“The Wolves,” presented by the Nomadic Theatre in collaboration with Black Theatre Ensemble, is a 90-minute performance depicting a story of teamwork and self-discovery. Set in an indoor soccer stadium, the production depicts nine teenage girls’ journeys towards individuality and success despite the struggles of adolescence and provides a fulfilling experience for all viewers.
The play, running until Feb. 1, is directed by Jenni Loo (SFS ‘21) and produced by Raphy Hupez (SFS ‘21) and features a 10 person cast. Nine of the cast members serve as teammates on the youth soccer team, while the tenth cast member is the Soccer Mom, who appears only in the last scene. The show also includes an extensive coaching and production staff, with students of all Georgetown schools and classes, as well as two cocurricular advisors who oversaw the production. The production team has worked diligently on the show since April 2019 in order to produce this well-executed depiction of Sarah DeLappe’s 2016 play.
Nomadic Theatre has encouraged contemporary, technically innovative and socially charged productions to the Georgetown campus for 38 years. “The Wolves” is their second of three productions during the 2019-2020 academic year and fulfills their mission of encouraging actors to embrace challenge. This production team brings a relatable story, rich in symbolism and creativity, to the stage of the Village C Theatre.

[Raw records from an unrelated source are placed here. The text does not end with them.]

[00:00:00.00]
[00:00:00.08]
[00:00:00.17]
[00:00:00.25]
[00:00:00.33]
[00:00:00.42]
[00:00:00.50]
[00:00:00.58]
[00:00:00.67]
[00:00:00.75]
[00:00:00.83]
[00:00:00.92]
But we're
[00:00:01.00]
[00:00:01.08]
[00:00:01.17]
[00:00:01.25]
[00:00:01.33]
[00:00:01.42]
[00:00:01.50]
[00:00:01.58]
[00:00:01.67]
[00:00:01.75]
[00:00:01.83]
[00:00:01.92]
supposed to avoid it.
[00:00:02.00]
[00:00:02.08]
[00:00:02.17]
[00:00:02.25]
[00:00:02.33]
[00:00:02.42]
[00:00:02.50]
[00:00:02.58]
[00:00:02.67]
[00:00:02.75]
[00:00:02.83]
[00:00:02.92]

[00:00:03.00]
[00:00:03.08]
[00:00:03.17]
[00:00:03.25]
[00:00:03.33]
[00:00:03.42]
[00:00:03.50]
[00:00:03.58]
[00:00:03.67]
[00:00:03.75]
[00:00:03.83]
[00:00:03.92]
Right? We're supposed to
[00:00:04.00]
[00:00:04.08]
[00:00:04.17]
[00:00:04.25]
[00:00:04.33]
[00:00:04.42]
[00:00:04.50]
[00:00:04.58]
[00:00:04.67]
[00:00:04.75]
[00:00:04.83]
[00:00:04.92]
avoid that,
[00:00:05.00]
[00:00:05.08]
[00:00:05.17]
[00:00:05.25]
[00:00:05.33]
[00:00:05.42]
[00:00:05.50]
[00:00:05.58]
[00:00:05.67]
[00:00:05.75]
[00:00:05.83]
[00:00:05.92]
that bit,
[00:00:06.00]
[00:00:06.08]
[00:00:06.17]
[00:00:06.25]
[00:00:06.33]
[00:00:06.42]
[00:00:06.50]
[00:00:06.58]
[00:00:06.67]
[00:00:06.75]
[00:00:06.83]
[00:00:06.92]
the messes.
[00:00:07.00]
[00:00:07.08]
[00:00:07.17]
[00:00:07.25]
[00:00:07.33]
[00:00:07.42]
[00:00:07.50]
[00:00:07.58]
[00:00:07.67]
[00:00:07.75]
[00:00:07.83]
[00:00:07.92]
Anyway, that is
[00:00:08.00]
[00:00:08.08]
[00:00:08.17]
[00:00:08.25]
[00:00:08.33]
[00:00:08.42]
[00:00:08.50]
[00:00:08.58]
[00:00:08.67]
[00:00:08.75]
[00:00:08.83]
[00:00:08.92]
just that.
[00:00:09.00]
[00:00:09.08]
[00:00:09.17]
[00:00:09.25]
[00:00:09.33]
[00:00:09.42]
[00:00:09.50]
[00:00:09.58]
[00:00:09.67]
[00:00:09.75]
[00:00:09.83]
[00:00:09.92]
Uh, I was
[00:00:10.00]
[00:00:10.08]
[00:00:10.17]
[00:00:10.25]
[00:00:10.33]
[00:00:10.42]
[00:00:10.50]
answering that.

The show highlights the balance between the importance of originality and the power of being supported by a group. The nine member soccer team, appropriately named “The Wolves,” function as a cohesive unit of warriors despite the continuous stream of battles they face. The girls must overcome their internal conflicts while simultaneously discovering themselves during times of criticism and rejection.
While the plot of the show focuses on the power of teamwork and self-discovery in the face of difficulty, the grand message of the production is more focused on the individual aspect of the growth undergone by the teammates, according to cast member Grace Hermes (COL ‘22).

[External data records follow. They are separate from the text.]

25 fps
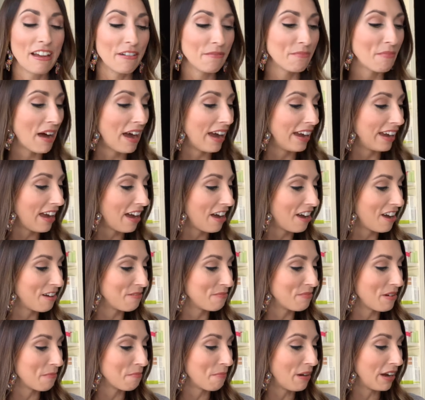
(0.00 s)

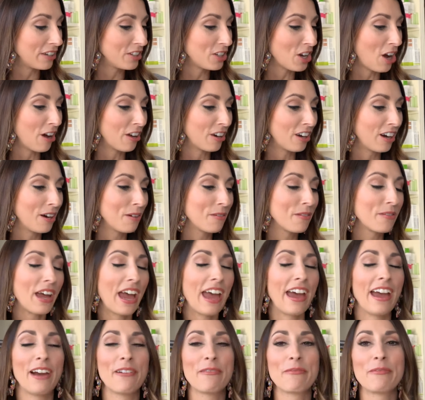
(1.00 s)
My daughter,
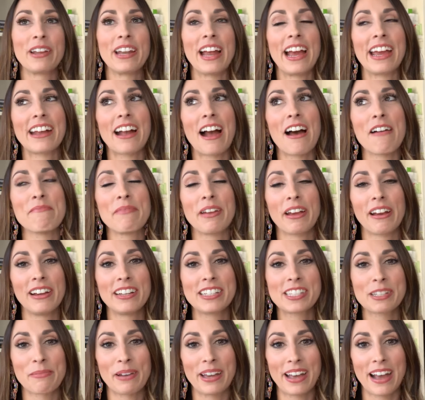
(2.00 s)
when I got
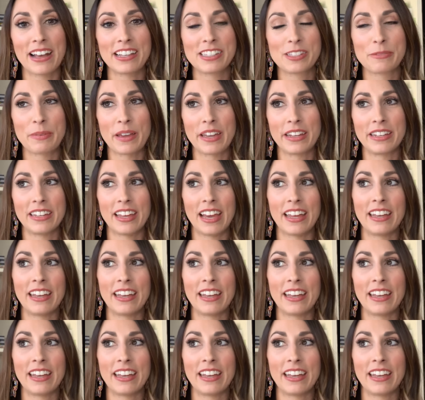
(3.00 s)
married to my husband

“The biggest message that I’ve taken away is reinforcing inclusivity,” Hermes said in an interview with The Hoya. “Everyone has a cool story and just listen to people.”
The production opens with an uncomfortable dialogue riddled with judgment as the girls explore their teammates’ living situations and relationship history. As the girls repeatedly practice and compete together, they become more accepting and supportive of each other’s differences and difficulties. Through their disagreements, the team grows closer together, allowing them a greater bond when tragedy strikes in the play.
In their darkest times, the team comes together to play one final game, encapsulating the spirit of unity evolved throughout the play. Each girl’s imperfections are appreciated as they form their strongest friendships. The Wolves become an unbreakable group of powerful young women, equipped to handle anything as a team.
The girls’ cooperation is evident both on and off stage. The cast’s sense of teamwork extends into their relationships during practice and rehearsal. The most powerful lessons the cast learned from the production radiate into their relationship as castmates and as friends.
The play served to use all elements of developing relationships: humor, heartbreak, joy, sorrow, acceptance and growth to strengthen bonds. In spite of misfortune, arguments and cultural differences, the girls remind the audience of the importance of life lessons, according to cast member Joy Kim (COL ‘21).
“At first glance, everything seems pretty shallow,” Kim said in response to her greatest takeaway from the production. “It’s pretty much like girls talking, but in the little things, there’s a lot of deep, larger life themes.”
The Wolves’ spirit and vigor was evident throughout the entire production. Their fiery, cohesive spirit amplified the theatrical production to a level of empath distinct in a production. “The Wolves” tackles complex issues of individuality within a team that are hard to discuss in college settings. The production is necessary to raise awareness to these difficult topics and facilitate uncomfortable conversations.
“The Wolves” is a thoughtful and provocative production, highlighted by the inspiring execution by the Nomadic Theatre cast. The show activates a spectrum of emotions that leaves viewers feeling fulfilled, inspired and contemplative.